Saturday, April 17, 2010

The Relativity Of "Absolute" Truth

It's funny how people interpret things in contradictory fashions. For instance, in this new age of greater tolerance, non-denominational churches typically gain members at the others' expense. The proponents of non-denominational churches then go on to claim that God is blessing churches that address the importance of being “relevant” to today's more tolerant and pluralistic society. 

What will the dwindling sects claim? That Jesus said the path of truth is very narrow and the general masses turning away from this “narrow path of truth” is incontrovertible evidence that theirs is the one and only “true” path.

Notice how each justifies whatever is in a very ad hoc manner. This is why I say “absolute” truth is simply a concoction of the ego. Alas, this nicely explains why there are so many opposing claims of “absolute” truth.

1 comment:

  1. Good perspective but you must not be too "absolute" about the use of absolute truth.
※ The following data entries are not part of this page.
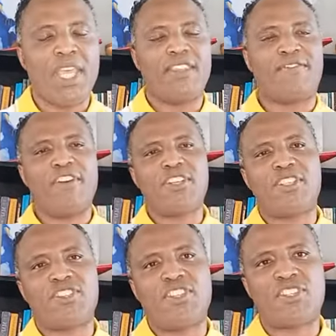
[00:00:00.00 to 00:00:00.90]
The
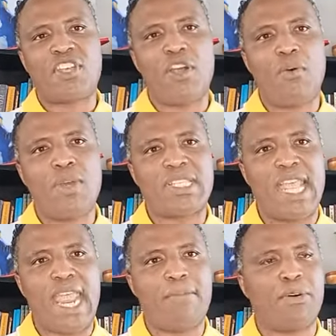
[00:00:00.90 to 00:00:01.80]
first is this girl was
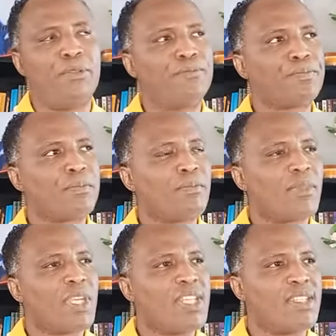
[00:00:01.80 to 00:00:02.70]
able,
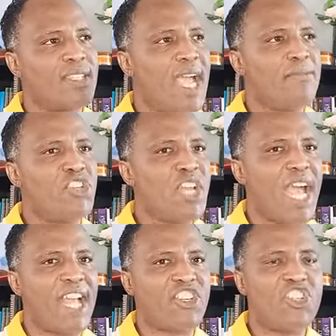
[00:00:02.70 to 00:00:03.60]
there's a time she
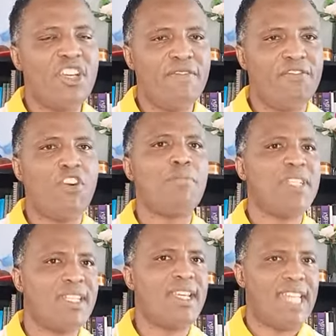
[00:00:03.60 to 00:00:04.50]
actually
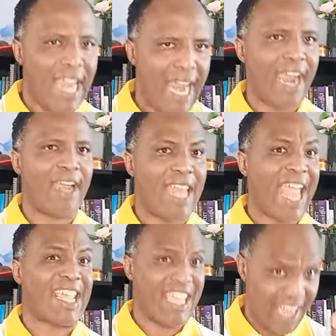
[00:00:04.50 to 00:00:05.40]
vomited hair,
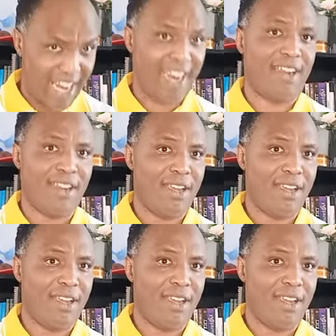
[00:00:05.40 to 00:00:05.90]
like hair,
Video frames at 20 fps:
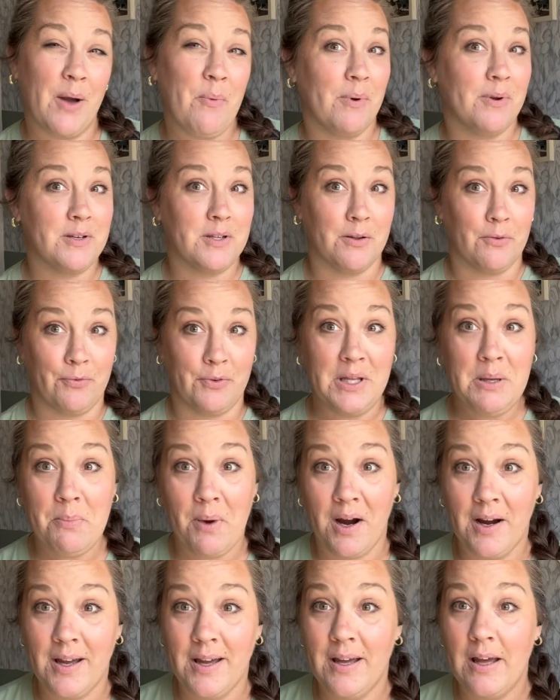We went to the flea
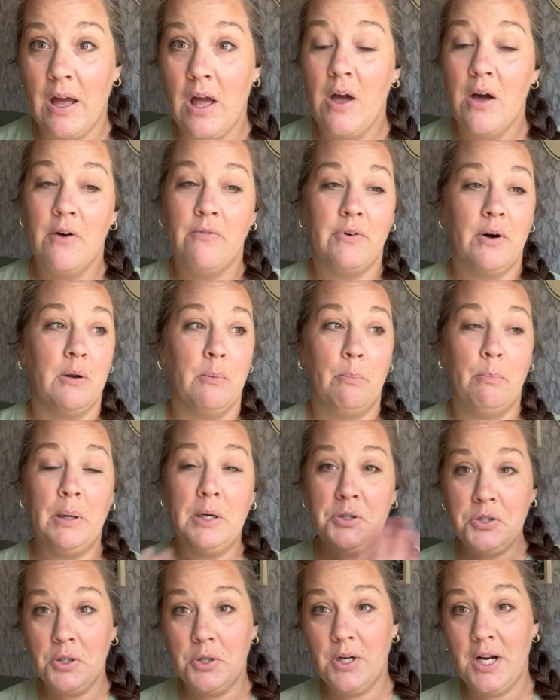market, found a
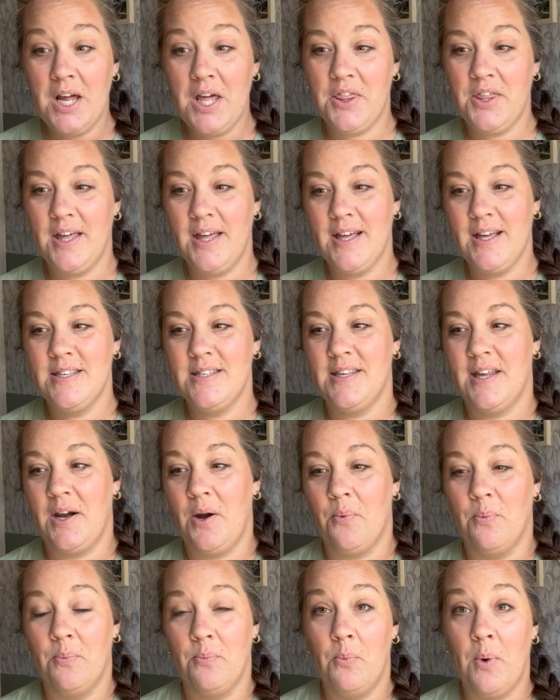bunch of great things that I
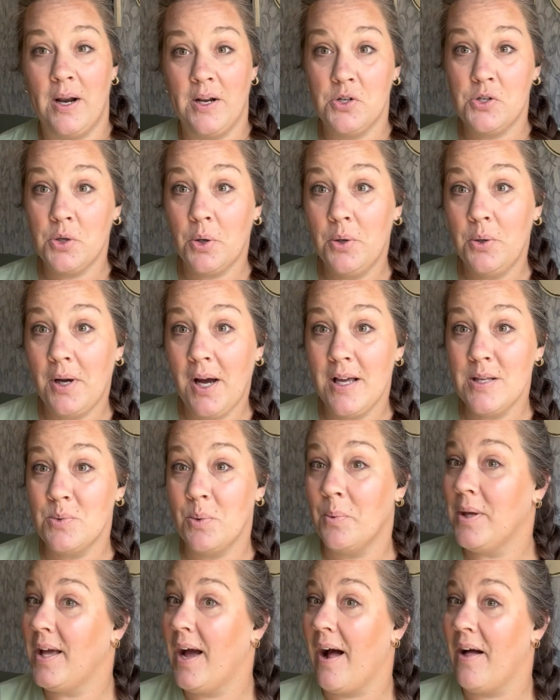want to show you guys what
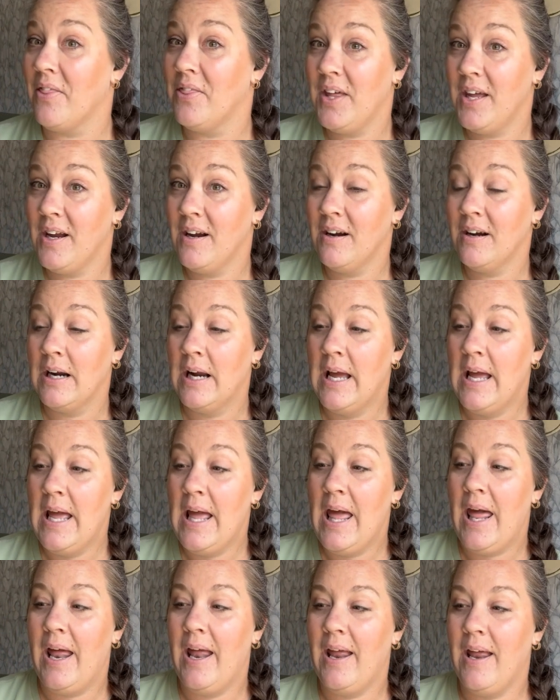we got there,
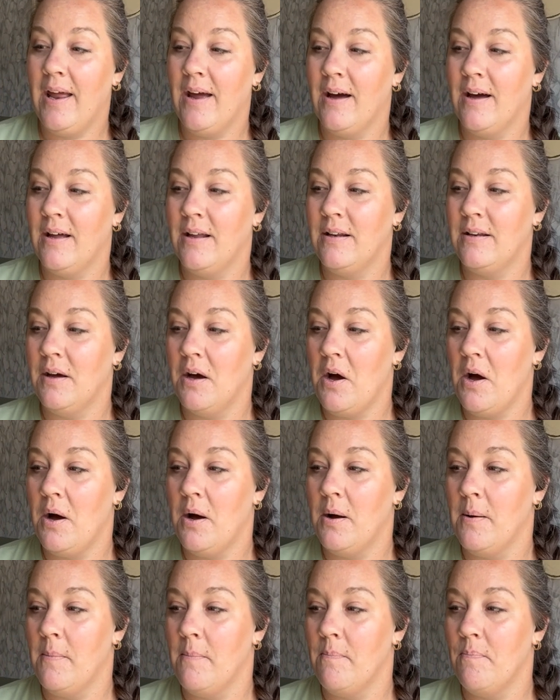and
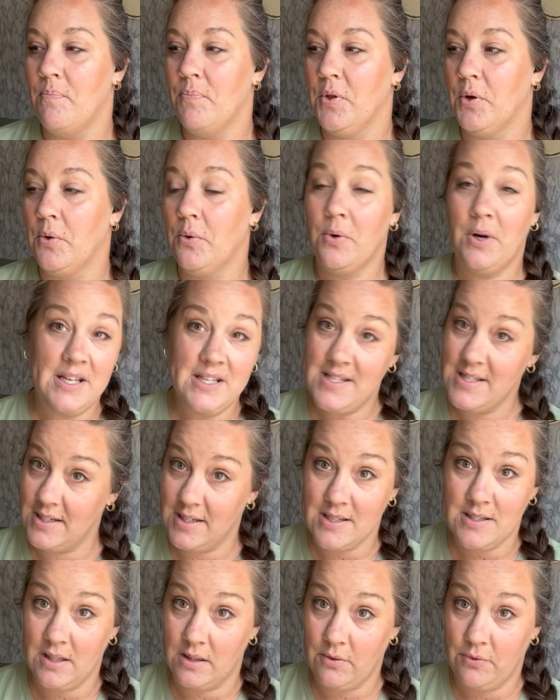the
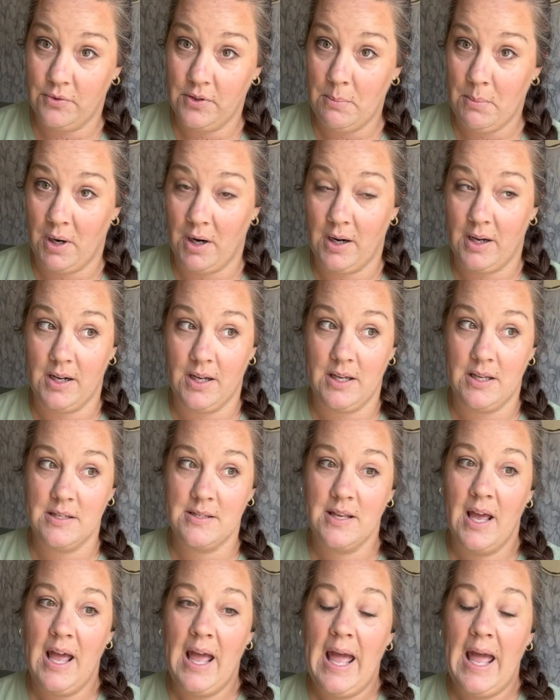craziness that the flea market is.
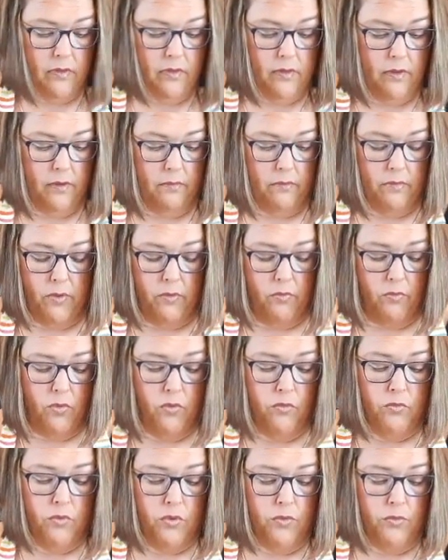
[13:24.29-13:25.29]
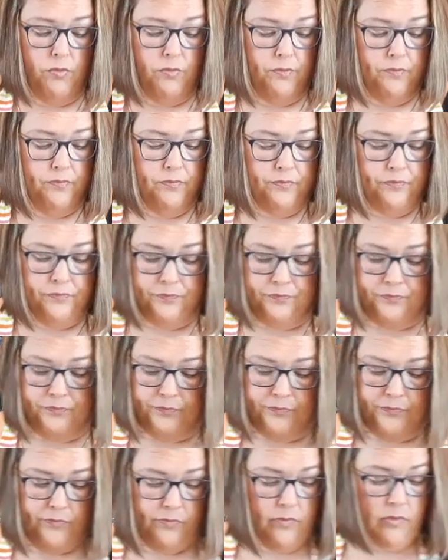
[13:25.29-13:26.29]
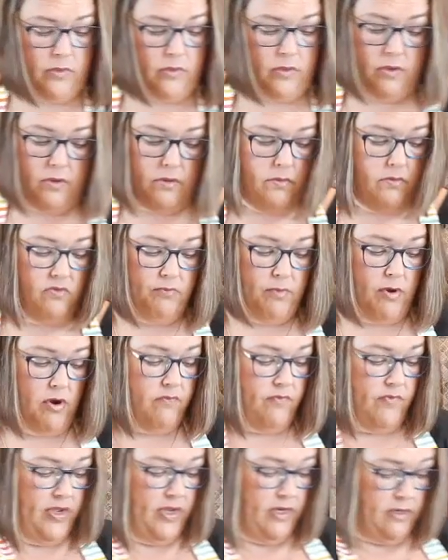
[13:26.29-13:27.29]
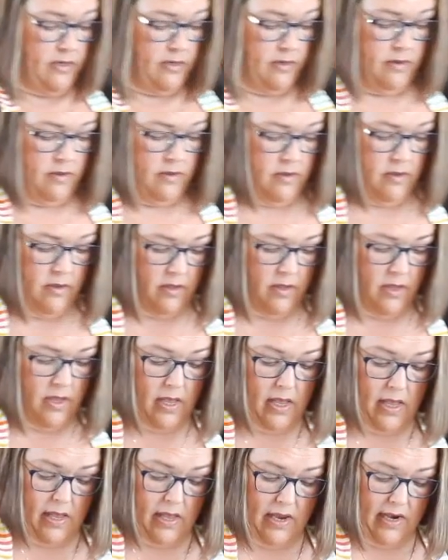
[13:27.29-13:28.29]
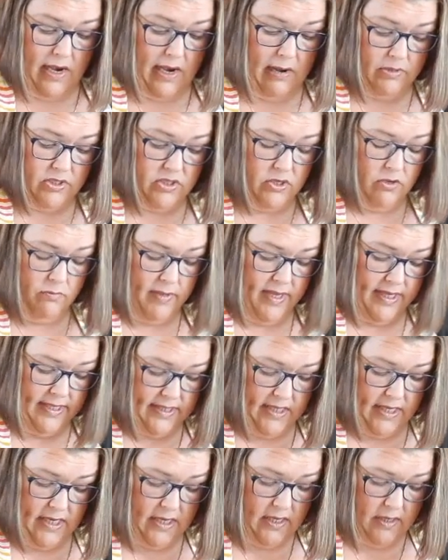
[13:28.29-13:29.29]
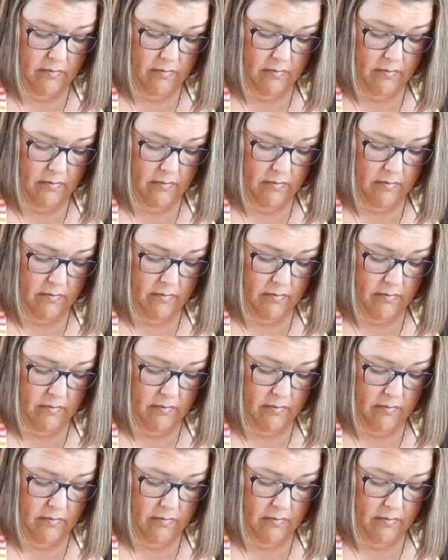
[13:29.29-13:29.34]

Boom, boom, boom. Perfect. Now I'm just going to mix it up.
The word is being used to offset the squishy loosey goosey oozey nature of "all things relative" that leads to permissiveness of every kind without any standards at all. In the 60s and 70s they called it Gestalt theory from which "I'm Okay, You're Okay" stemmed.

    There is a place for absolutes "in a context." But when everything becomes "absolute" everything becomes little more than a snapshot frozen in time that cannot move or be changed [i,e,, dogma without purpose]. This is just as unreal as a continually moving relative mass of being.